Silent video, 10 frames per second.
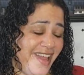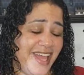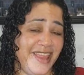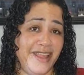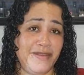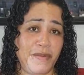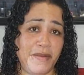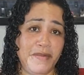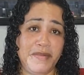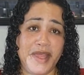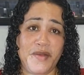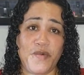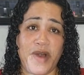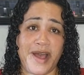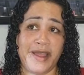And that's probably
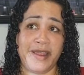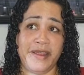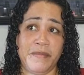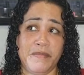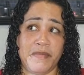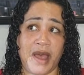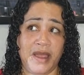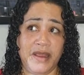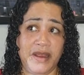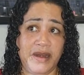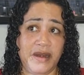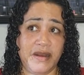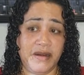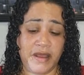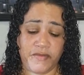why mine
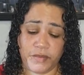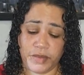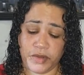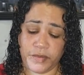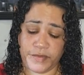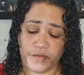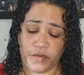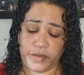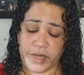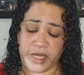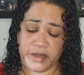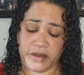never bloomed for me.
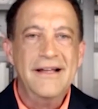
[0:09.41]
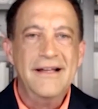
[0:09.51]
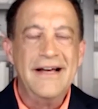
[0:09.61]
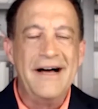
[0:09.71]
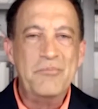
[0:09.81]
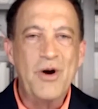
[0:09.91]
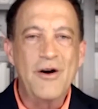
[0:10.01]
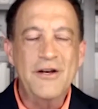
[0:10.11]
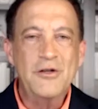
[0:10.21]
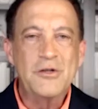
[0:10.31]
I'm Barry
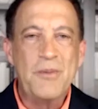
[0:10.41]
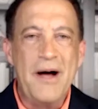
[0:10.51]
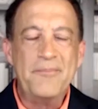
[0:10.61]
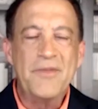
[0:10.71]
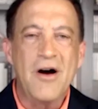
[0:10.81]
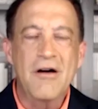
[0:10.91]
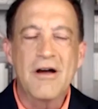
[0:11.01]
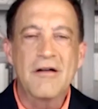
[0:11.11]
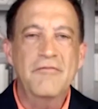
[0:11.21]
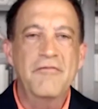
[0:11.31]
Nussbaum. Our
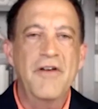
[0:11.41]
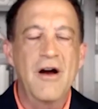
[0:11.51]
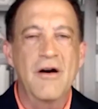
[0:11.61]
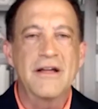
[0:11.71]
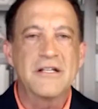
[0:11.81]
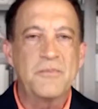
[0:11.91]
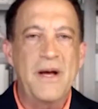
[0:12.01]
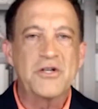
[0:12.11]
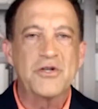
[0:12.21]
very special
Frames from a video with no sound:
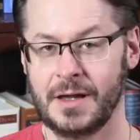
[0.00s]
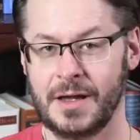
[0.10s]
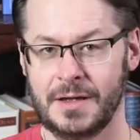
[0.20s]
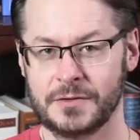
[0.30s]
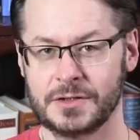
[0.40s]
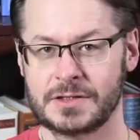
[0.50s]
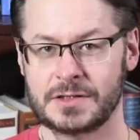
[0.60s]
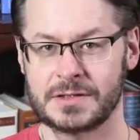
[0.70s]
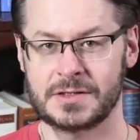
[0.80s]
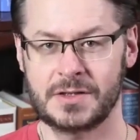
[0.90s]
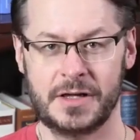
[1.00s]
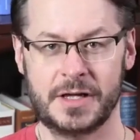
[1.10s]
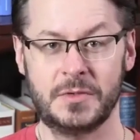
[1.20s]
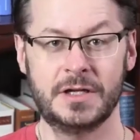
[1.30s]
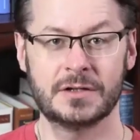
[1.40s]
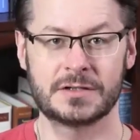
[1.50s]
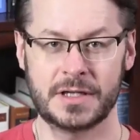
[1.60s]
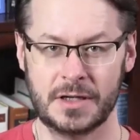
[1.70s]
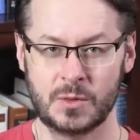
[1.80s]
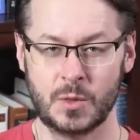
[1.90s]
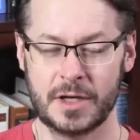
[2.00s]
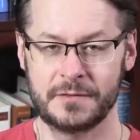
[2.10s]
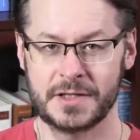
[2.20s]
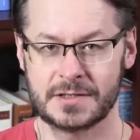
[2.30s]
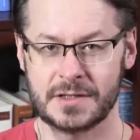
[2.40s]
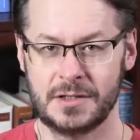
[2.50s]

I first saw him years ago in one of his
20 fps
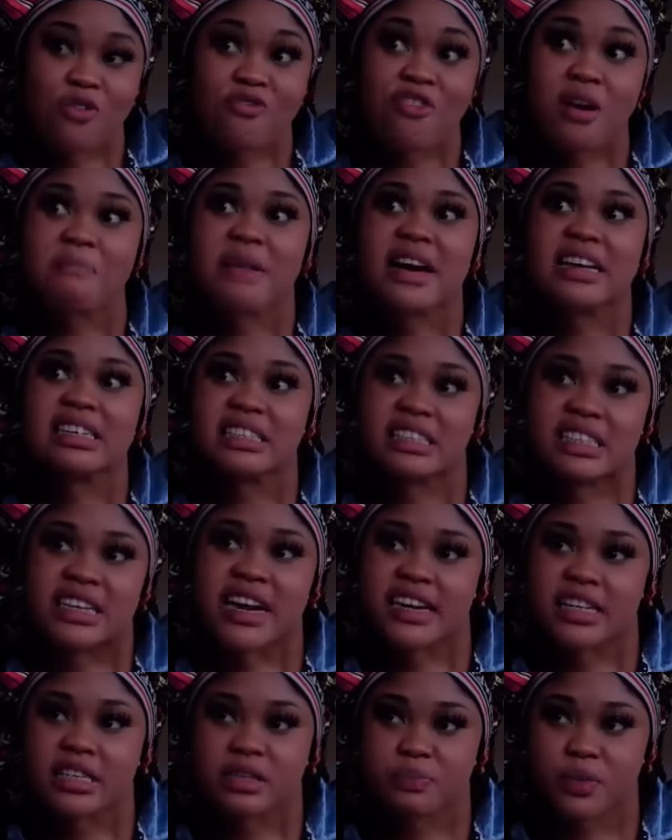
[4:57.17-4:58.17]
Over my
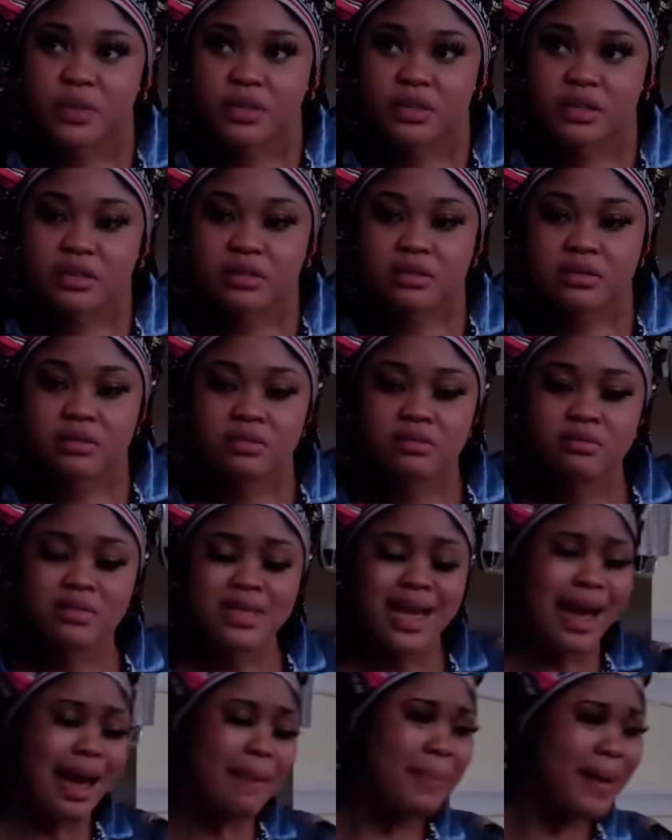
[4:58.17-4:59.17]
dead body.
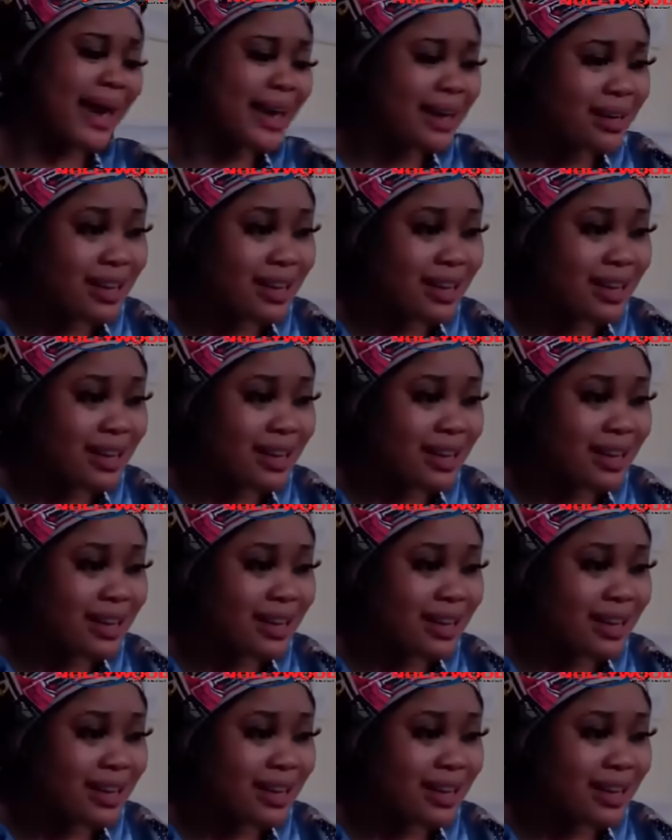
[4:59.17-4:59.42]
I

# [Exercise requirements]
What is needed is a word-for-word restatement of the entries, minus any pictures.

# [Written response]
Silent video, 10 frames per second.
And that's probably
why mine
never bloomed for me.
[0:09.41]
[0:09.51]
[0:09.61]
[0:09.71]
[0:09.81]
[0:09.91]
[0:10.01]
[0:10.11]
[0:10.21]
[0:10.31]
I'm Barry
[0:10.41]
[0:10.51]
[0:10.61]
[0:10.71]
[0:10.81]
[0:10.91]
[0:11.01]
[0:11.11]
[0:11.21]
[0:11.31]
Nussbaum. Our
[0:11.41]
[0:11.51]
[0:11.61]
[0:11.71]
[0:11.81]
[0:11.91]
[0:12.01]
[0:12.11]
[0:12.21]
very special
Frames from a video with no sound:
[0.00s]
[0.10s]
[0.20s]
[0.30s]
[0.40s]
[0.50s]
[0.60s]
[0.70s]
[0.80s]
[0.90s]
[1.00s]
[1.10s]
[1.20s]
[1.30s]
[1.40s]
[1.50s]
[1.60s]
[1.70s]
[1.80s]
[1.90s]
[2.00s]
[2.10s]
[2.20s]
[2.30s]
[2.40s]
[2.50s]

I first saw him years ago in one of his
20 fps
[4:57.17-4:58.17]
Over my
[4:58.17-4:59.17]
dead body.
[4:59.17-4:59.42]
I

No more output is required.